A Defensoria Pública e o Ministério Público de SP obtiveram uma decisão liminar que determina ao Governo do Estado e ao Município de São Paulo a extensão das medidas substitutivas de alimentação escolar, implementadas durante a suspensão das aulas decorrente da pandemia de Covid-19, a todos os estudantes da educação básica das redes públicas estadual e municipal de ensino.

A decisão foi proferida ontem, dia 08 de abril, pelo Juiz Adriano Marcos Laroca, da 12ª Vara de Fazenda Pública da Capital, atendendo a pedido feito em ação civil pública, e estabelece prazo de 10 dias e pena de multa diária de R$ 100 mil em caso de descumprimento.

Após as atividades escolares serem suspensas por tempo indeterminado, em 23 de março, o Núcleo Especializado de Infância e Juventude (NEIJ) da Defensoria, responsável pela ação, recomendou às Secretarias Estadual e Municipal de Educação a adoção de medidas para garantir a manutenção do direito constitucional à alimentação escolar. A recomendação pedia que todos os alunos da rede pública fossem incluídos, independentemente de suas famílias serem beneficiárias de programas de transferência de renda ou constarem de determinado cadastro.

Em resposta, a Secretaria Estadual informou que criou um programa de auxílio a estudantes cujas famílias estejam cadastradas no programa Bolsa Família, bem como aqueles que vivem em condição de extrema pobreza, conforme Cadastro Único do Governo Federal. Já a Prefeitura de São Paulo informou que concederia repasses financeiros a estudantes da rede municipal cadastrados no Bolsa Família.

As medidas foram regulamentadas pelo Decreto Estadual nº 64.891/2020, pela Resolução nº 40/2020 da Secretaria Estadual de Educação e pela Instrução Normativa nº 14/2020, da Secretaria Municipal de Educação.

Na ação civil pública, a Defensoria e o MP argumentam que os entes federativos continuam recebendo as verbas do Plano Nacional de Alimentação Escolar - que é pago por estudante -, não se justificando o não fornecimento da alimentação para todos os alunos.
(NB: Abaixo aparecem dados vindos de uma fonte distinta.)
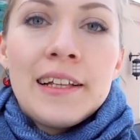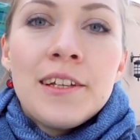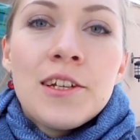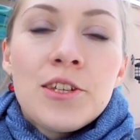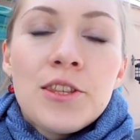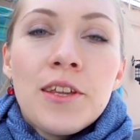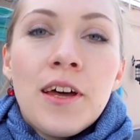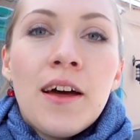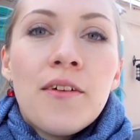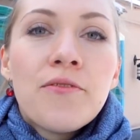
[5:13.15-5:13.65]

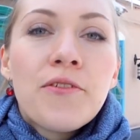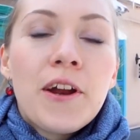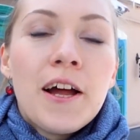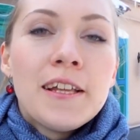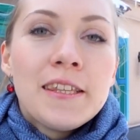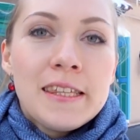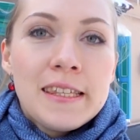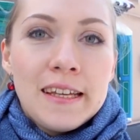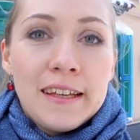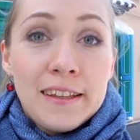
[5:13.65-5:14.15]
Конечно,
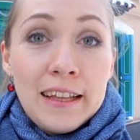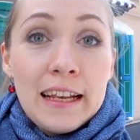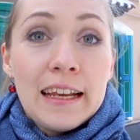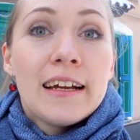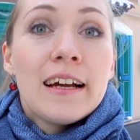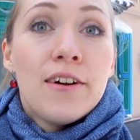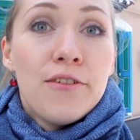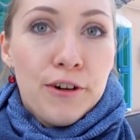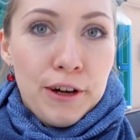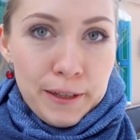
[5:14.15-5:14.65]
Франция
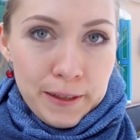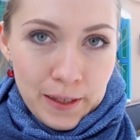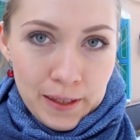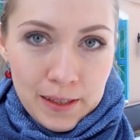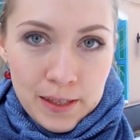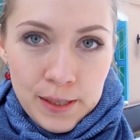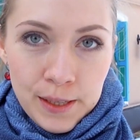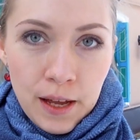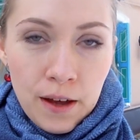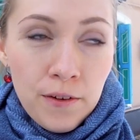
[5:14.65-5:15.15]
далековато
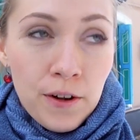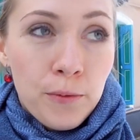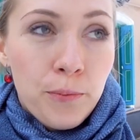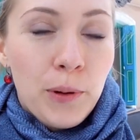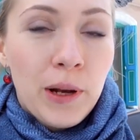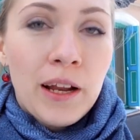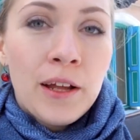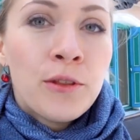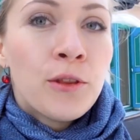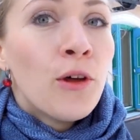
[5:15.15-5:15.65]
от
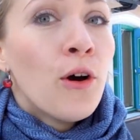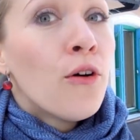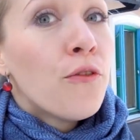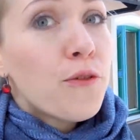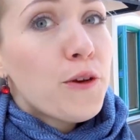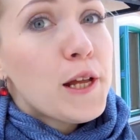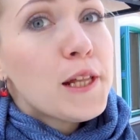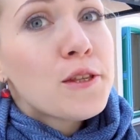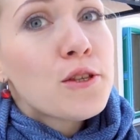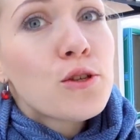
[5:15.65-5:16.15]
Ставрополя,
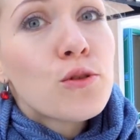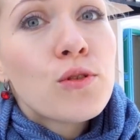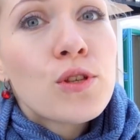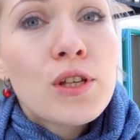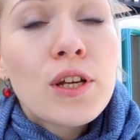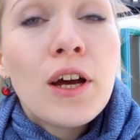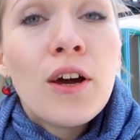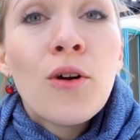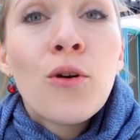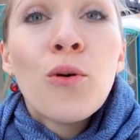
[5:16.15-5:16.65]
но
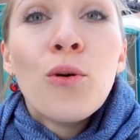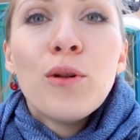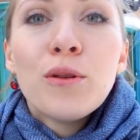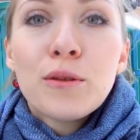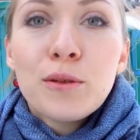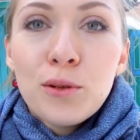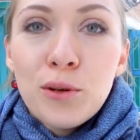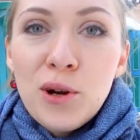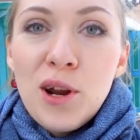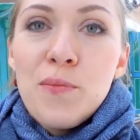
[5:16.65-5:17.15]
французская
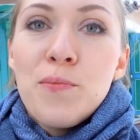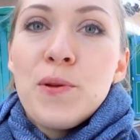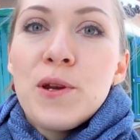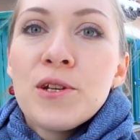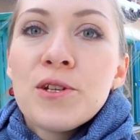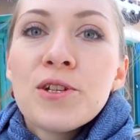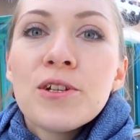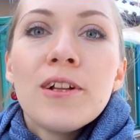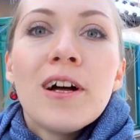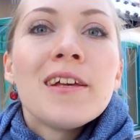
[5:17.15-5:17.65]
культура
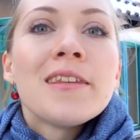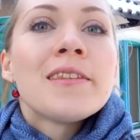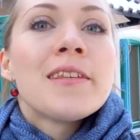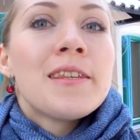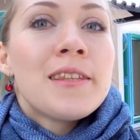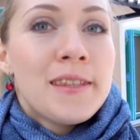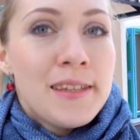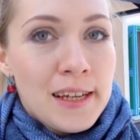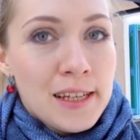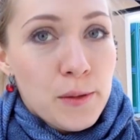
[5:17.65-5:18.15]
прижилась
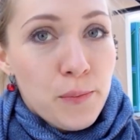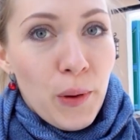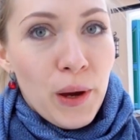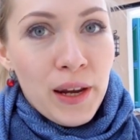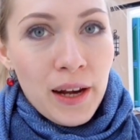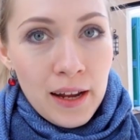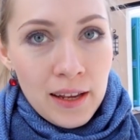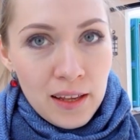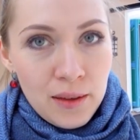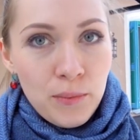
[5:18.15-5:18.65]
и здесь.
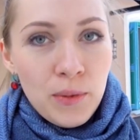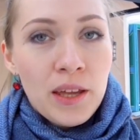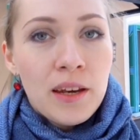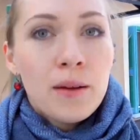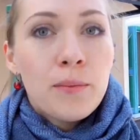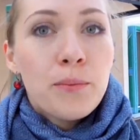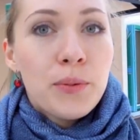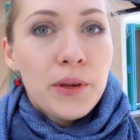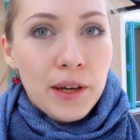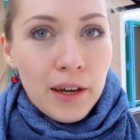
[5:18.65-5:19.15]
По крайней
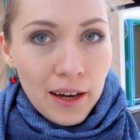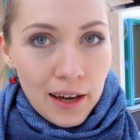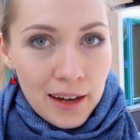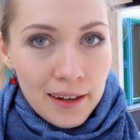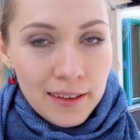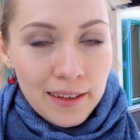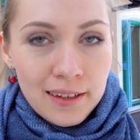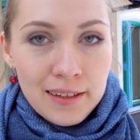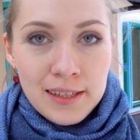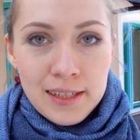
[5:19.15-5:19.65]
мере,
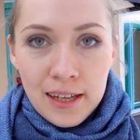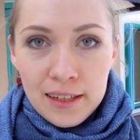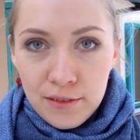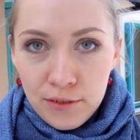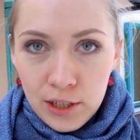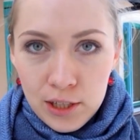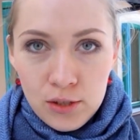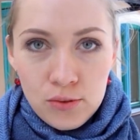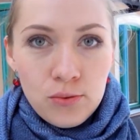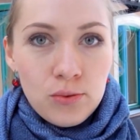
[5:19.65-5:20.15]
пекарня
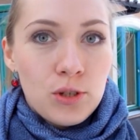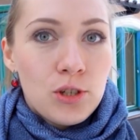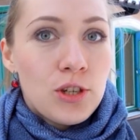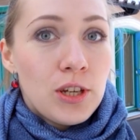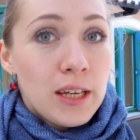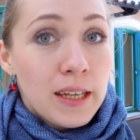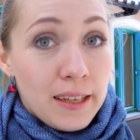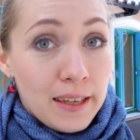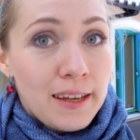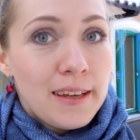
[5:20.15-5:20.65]
соответствующаяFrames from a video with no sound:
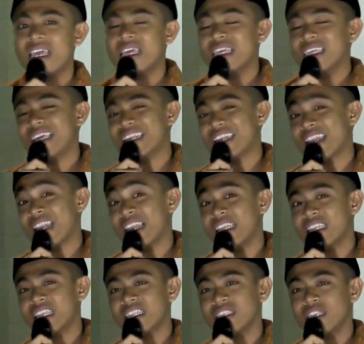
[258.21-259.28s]
yang
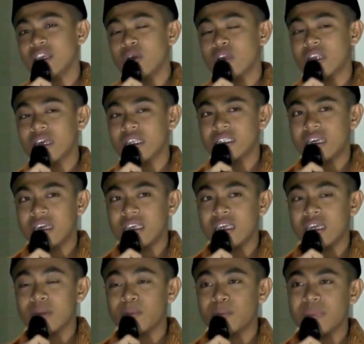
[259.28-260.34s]
terlintas di otaknya
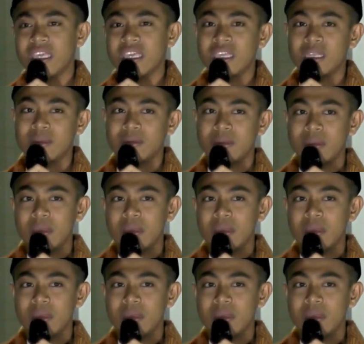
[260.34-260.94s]
yang pingin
“É preciso considerar ainda que, na realidade brasileira, muitas crianças têm na alimentação escolar sua principal, quando não a única, fonte de nutrição. A crise econômica decorrente da pandemia já submete e levará à situação de extrema vulnerabilidade socioeconômica e de insegurança alimentar muitas outras famílias que até então não viviam nesta situação e que, portanto, não eram formais beneficiárias de programa sociais ou estavam inscritas em cadastros para estes fins. Há, ainda, a situação de tantas outras famílias que, de tão carentes e marginalizadas, sequer buscam formalizar requerimento para a obtenção de direitos e benefícios assistenciais”, aponta o texto.

A ação é assinada pela Defensora Ana Carolina Schwan, pelo Defensor Daniel Palotti Secco - que coordenam o NEIJ - e pelo Promotor de Justiça João Paulo Faustinoni, do Grupo de Atuação Especial de Educação do MP.